Chaque jour, chaque instant, je refusais le mal en moi, j’étouffais la colère et je courrais vers la joie. Les douleurs, plus intenses devenaient insupportables. Alors elles sont venues ; d’abord en gouttes …. puis en sanglots.

Les pensées défilent et se bousculent
Les idées viennent et repartent
Il se débat, il lutte malgré la difficulté
Il est terrifié et bouleversé

Il réfléchit mais il ne trouve pas
Il cherche mais rien ne le satisfait
Et doucement, sur ses joues, une première goutte
Il se retient, il se débat,
Mais il n’y a plus rien à faire
Elles coulent et son visage en est recouvert
Ses seules armes, les armes du réconfort
Les larmes de son corps.

A contre cœur, il murmure faiblement
Je ne me relèverai jamais
Les gouttes deviennent plus lourdes, … plus intenses
Elles le soignent malgré lui
Elles le rassurent, on dirait des amies
Ses seules armes, les larmes de son corps.

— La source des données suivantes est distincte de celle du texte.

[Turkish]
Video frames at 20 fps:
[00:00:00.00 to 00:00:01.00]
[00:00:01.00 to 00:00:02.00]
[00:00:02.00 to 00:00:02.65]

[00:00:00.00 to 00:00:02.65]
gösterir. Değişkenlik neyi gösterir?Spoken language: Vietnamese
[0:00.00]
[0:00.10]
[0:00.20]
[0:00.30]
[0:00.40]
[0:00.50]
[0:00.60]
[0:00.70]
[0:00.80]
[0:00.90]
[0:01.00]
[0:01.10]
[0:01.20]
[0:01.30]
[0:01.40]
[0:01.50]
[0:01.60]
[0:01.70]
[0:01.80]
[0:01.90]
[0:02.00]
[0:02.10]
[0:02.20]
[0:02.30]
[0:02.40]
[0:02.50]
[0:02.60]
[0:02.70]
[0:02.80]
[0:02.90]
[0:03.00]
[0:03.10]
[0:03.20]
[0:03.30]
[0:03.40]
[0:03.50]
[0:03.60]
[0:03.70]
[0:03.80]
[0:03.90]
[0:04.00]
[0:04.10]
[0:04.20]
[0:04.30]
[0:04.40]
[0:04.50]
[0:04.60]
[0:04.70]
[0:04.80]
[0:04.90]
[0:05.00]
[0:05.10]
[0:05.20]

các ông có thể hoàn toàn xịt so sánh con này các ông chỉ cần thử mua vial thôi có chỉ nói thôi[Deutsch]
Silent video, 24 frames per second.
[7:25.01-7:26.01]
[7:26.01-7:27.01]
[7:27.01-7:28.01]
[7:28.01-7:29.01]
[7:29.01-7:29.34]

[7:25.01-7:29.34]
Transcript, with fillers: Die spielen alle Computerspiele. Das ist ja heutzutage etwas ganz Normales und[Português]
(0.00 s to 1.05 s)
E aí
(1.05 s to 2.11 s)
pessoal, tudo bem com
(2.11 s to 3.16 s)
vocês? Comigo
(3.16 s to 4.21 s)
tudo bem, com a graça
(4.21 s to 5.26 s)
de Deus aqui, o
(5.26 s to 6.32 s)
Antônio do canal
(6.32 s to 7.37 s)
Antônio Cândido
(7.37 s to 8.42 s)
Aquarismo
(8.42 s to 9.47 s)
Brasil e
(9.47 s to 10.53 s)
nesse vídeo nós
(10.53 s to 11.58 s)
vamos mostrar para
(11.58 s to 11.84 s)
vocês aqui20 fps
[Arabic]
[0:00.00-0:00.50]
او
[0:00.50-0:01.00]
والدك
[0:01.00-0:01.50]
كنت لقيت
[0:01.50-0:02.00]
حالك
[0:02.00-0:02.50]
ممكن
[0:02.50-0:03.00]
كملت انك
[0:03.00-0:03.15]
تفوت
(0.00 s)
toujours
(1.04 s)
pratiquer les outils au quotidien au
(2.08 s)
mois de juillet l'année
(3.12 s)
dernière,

Les pensées et les idées ont disparu
Il n’y a plus d’accroche, plus d’espoir
Il ne reste que les larmes de son corps.
Doucement, elles l’apaisent, elles l’isolent.
Et peu à peu, il revient à lui, lavé et réconforté

A nouveau, il pourra continuer
A nouveau, il pourra se battre, et à nouveau il pourra crier !
Elles ont été magnifiques, parce qu’il s’est relevé
Elles lui ont parlé, elles lui ont expliqué
Et il a compris :

La force n’est pas de les repousser mais de les accepter
Le courage n’est pas de les fuir mais de les affronter
L’espoir ne demande pas une raison, mais de la foi
Et se relever exige d’un homme
Qu’il prenne conscience de son humanité.